Denn gleichzeitig sollen Muslime sich vor einem Leben in einer westlichen Gesellschaft fürchten. Indem immer wieder unterstrichen wird, wie wenig Islam und ein westlich geprägtes Leben zu einanderpassen, werden Menschen aus der Gesellschaft hinausgedrängt und in die Hände der Radikalen getrieben, die so behaupten können "Wir haben es euch ja gesagt... Die da wollen euch nicht, bei uns seid ihr besser aufgehoben." Dass das religiöse Motiv der Terrororganisationen nur vorgeschoben ist und eine Farce darstellt für ihr menschenverachtendes Handeln, wird ignoriert. Die Verantwortlichen hinter dem IS oder anderen Organisationen sind Wahnsinnige, die festgestellt haben, dass sie unter dem Deckmantel der Religiosität mehr Zulauf bekommen, weil sie feste Strukturen und ein höheres Ziel vorgaukeln können.

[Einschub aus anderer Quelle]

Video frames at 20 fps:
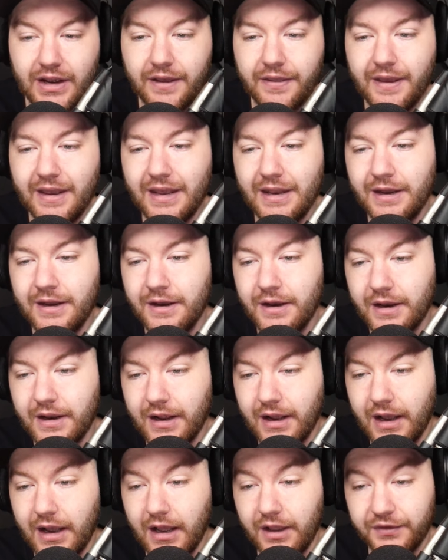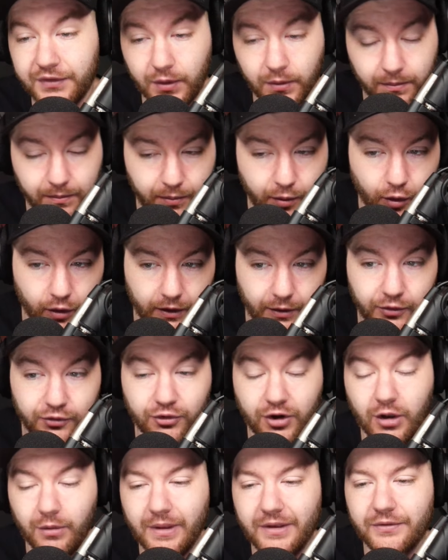Then, Portland
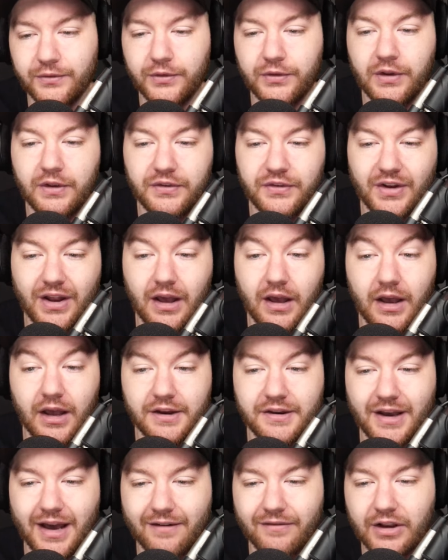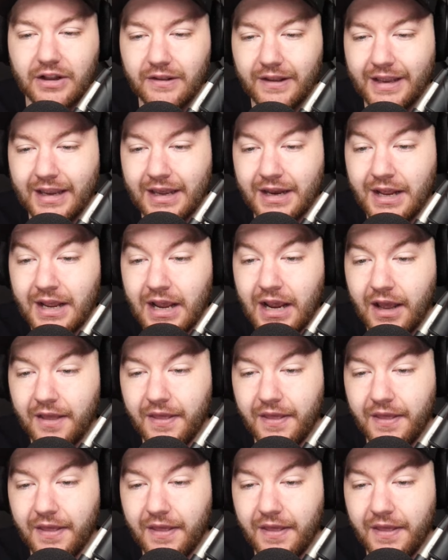Trailblazers, Donovan Klingon.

Natürlich ist das beschriebene Szenario viel Schwarzmalerei. Doch gibt es eigentlich genug Sprichwörter, die daran erinnern, wie schnell eine ferne Gefahr zur Realität werden kann. Terror kann nur gewinnen, wenn man sich von ihm benutzen lässt. Nicht nur diejenigen sind Täter, die in ihrem Fanatismus mit Waffen Unschuldige erschießen, sondern auch diejenigen, die alle über einen Kamm scheren und eine Abschottung von allem Fremden fordern. Traurig genug, dass Worte wie Toleranz und Nächstenliebe zu Floskeln verkommen sind. Aber vielleicht sollten sich die Menschen, die islamfeindliche Parolen rufend durch die Stadt ziehen, einfach mal darauf besinnen, wer davon profitiert... Und vielleicht können diese Menschen einen anderen Weg einschlagen und womöglich die Floskeln mit etwas Bedeutsamen füllen. Wäre zumindest eine angenehme Überraschung. Die ganze Schwarzmalerei wäre damit zwar dahin, aber das ist nicht unbedingt ein großer Verlust. Schließlich gibt es eigentlich so viele andere, erfreulichere Dinge über die man berichten kann, die aber derzeit von den schockierenden Ereignissen überdeckt werden.
In der Hoffnung, dass es nicht dabei bleibt; hier mein Fazit: Kein Täter zu werden, das liegt in der Verantwortung von jedem Einzelnen. Wer tatsächlich nachdenkt und sich nicht von reißerischen Aussagen in die eine, oder andere Richtung leiten lässt, hat den wichtigsten Schritt schon getan, um sich radikalem Handeln zu entziehen.